O cenário fiscal e monetário do Brasil mudou rapidamente e a tendência, até o fim de 2025, passou a ser de inflação em alta, o que pode deixar o Banco Central sem espaço para aprovar novas rodadas de cortes de juros no médio prazo.
O alerta foi feito nesta terça-feira, 14 de maio, por Daniel Weeks, economista-chefe da Safra Asset, e Marcelo Toledo, economista-chefe da Bradesco Asset, que participaram do painel Macroeconomia do TAG Summit 2024, evento organizado pela gestora TAG Investimentos.
Para os dois economistas, a eventual mudança na trajetória de queda de juros no médio prazo é resultado de uma confluência de fatores recentes.

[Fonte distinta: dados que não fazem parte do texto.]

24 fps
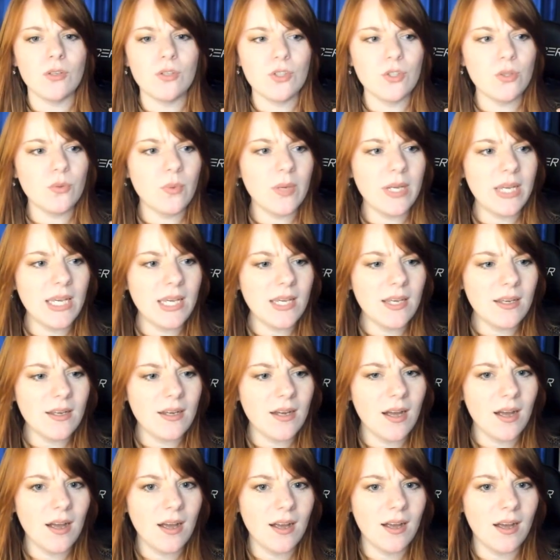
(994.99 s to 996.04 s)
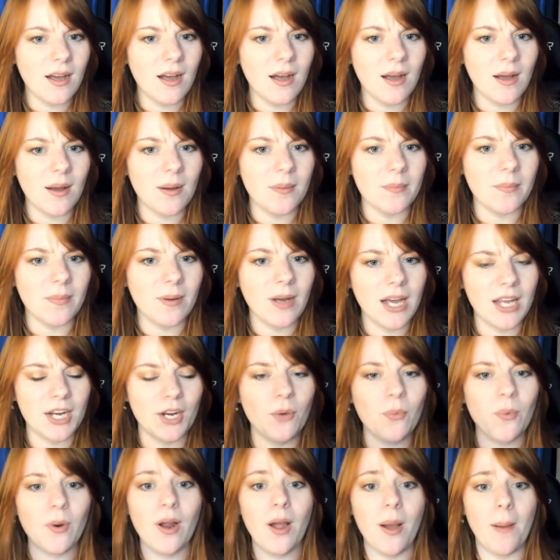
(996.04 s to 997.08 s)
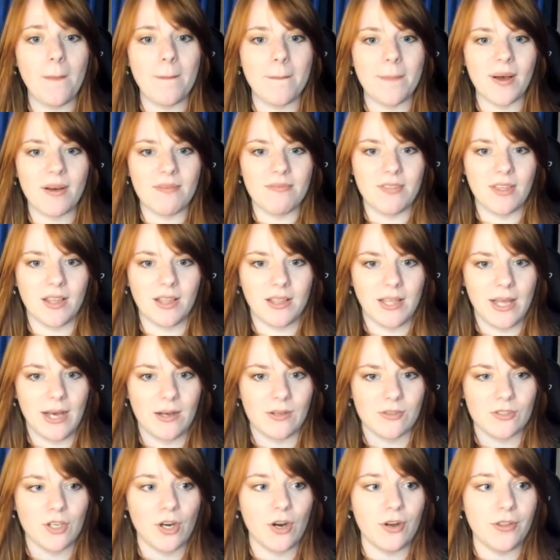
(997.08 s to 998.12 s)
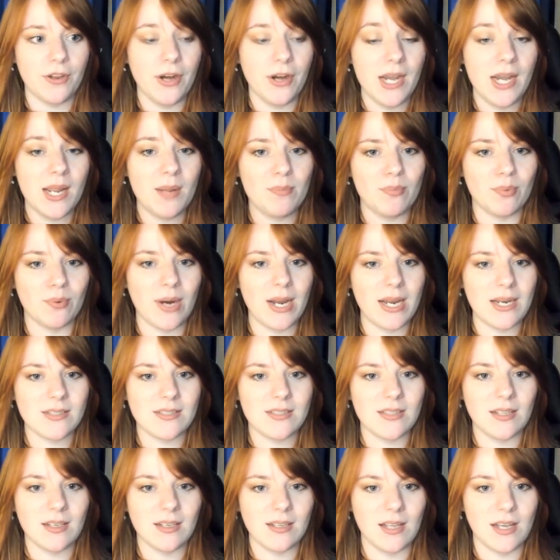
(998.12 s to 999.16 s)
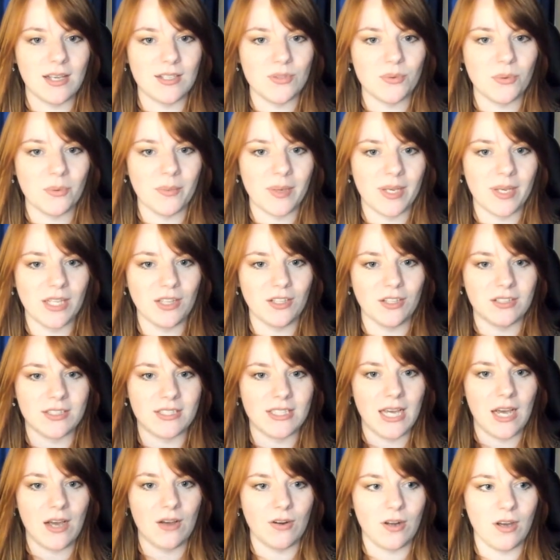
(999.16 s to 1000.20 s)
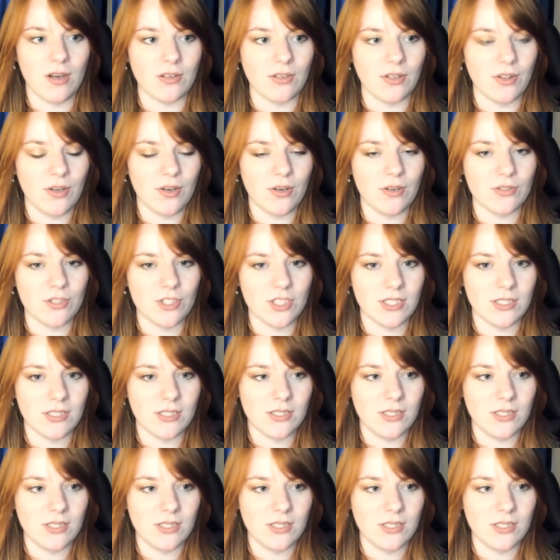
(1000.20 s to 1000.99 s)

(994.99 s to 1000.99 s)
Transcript: Do we um, I know we're above the clouds. Are there any breaks in the clouds where we can look down onto the ocean?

O impacto causado pela mudança de meta fiscal do governo, que desancorou as expectativas de inflação, a economia aquecida e os gastos futuros da reconstrução do Rio Grande Sul, atingido por uma enchente recorde, foram citados.
Mas eles também alinharam questões políticas, como a votação dividida na semana passada do Conselho de Política Monetária (Copom), que aprovou uma redução no ritmo de cortes de juros, de 0,50 ponto percentual (pp) para 0,25 pp, e os prováveis efeitos da mudança de direção do BC prevista para o fim do ano, o que deve impactar na política monetária em 2025.
A deterioração do arcabouço fiscal e o “racha” na votação da semana passada do Copom – que dividiu o órgão entre os indicados pelo governo Bolsonaro, com o presidente do BC, Roberto Campos Neto, à frente, de um lado; e de outro os nomeados pelo governo Lula da Silva – foram decisivos na mudança de percepção no cenário.
Weeks adverte que, a despeito de visões diferentes de política monetária entre os dois grupos no Copom e a votação dividida, a tendência de mudança nas decisões do BC tem como pano de fundo razões estruturais – em especial, a inflação.
“Apesar da inflação benigna, até agora, as condições pioraram, com um cenário mais desafiador, incluindo o nível de atividade e de emprego surpreendentes e os custos elevados da tragédia do Rio Grande do Sul, que indicam tendência de inflação mais forte para frente”, afirma o economista da Safra Asset.
Toledo, por sua vez, vê a política fiscal do governo, aliado à atividade econômica aquecida, como elementos-chave para a perspectiva de uma inflação mais elevada a médio prazo, apesar da tendência de queda em termos anuais verificada recentemente.
“A economia estava aquecida mesmo com juros a 13,75%, e ainda estamos mais próximos da expansão econômica do que do desaquecimento”, diz.
Toledo afirma que a atividade forte deverá dar o tom de alta de inflação no médio prazo. “O BC tende a ficar sem espaço para ser agressivo no corte de juros”, prevê.
Ata hawkish
As observações dos dois economistas foram feitas horas depois de o BC divulgar a ata da reunião do Copom da semana passada.
O tom do documento, considerado hawkish (duro), saiu em linha com a expectativa do mercado, indicando que o ciclo de afrouxamento monetário está perto do fim e que o compromisso do Copom é com a meta de inflação, o que justificaria a redução de 0,25 pp da Selic.
Chamou a atenção o fato de os quatro membros do Copom alinhados ao atual governo federal, que votaram pela redução de 0,50 pp, terem compartilhado da percepção de cenário, embora tenham dado maior peso relativo ao custo de oportunidade de não seguir o guidance frente à mudança do cenário desde a última reunião do órgão, em abril.
Para Weeks, o BC brasileiro terá dificuldade para trazer a inflação para meta, por causa da economia aquecida e o mercado de trabalho apertado, desancorando a inflação.
“Não vejo espaço para novas rodadas de queda de juros a partir de 2025”, afirma, apesar da mudança de direção do BC já ter sido consolidada até lá. “Se a inflação subir, o mercado vai pedir para aumentar os juros, e a nova direção do BC tende a reagir mais lentamente”, prevê.
Os dois economistas também comentaram o impacto da tragédia no sul do País na economia. Quanto aos custos para a reconstrução gaúcha, Daniel Weeks prevê um impacto de R$ 30 bilhões a R$ 60 bilhões em gastos do governo para este ano, algo em tono de 0,3% e 0,6% do PIB.
Ele acredita que as quebras de safras terão efeito inflacionário no curto prazo. No longo prazo, o aumento de inflação poderá ser definido pela demanda de bens duráveis e obras de reconstrução, de imóveis a empreendimentos.
Para Marcelo Toledo, ainda é cedo para prever o impacto do PIB, mas espera que seja acima de 1%. “O problema do governo continua o mesmo: a incompatibilidade entre as metas fiscais estipuladas e a trajetória de gastos”, afirma.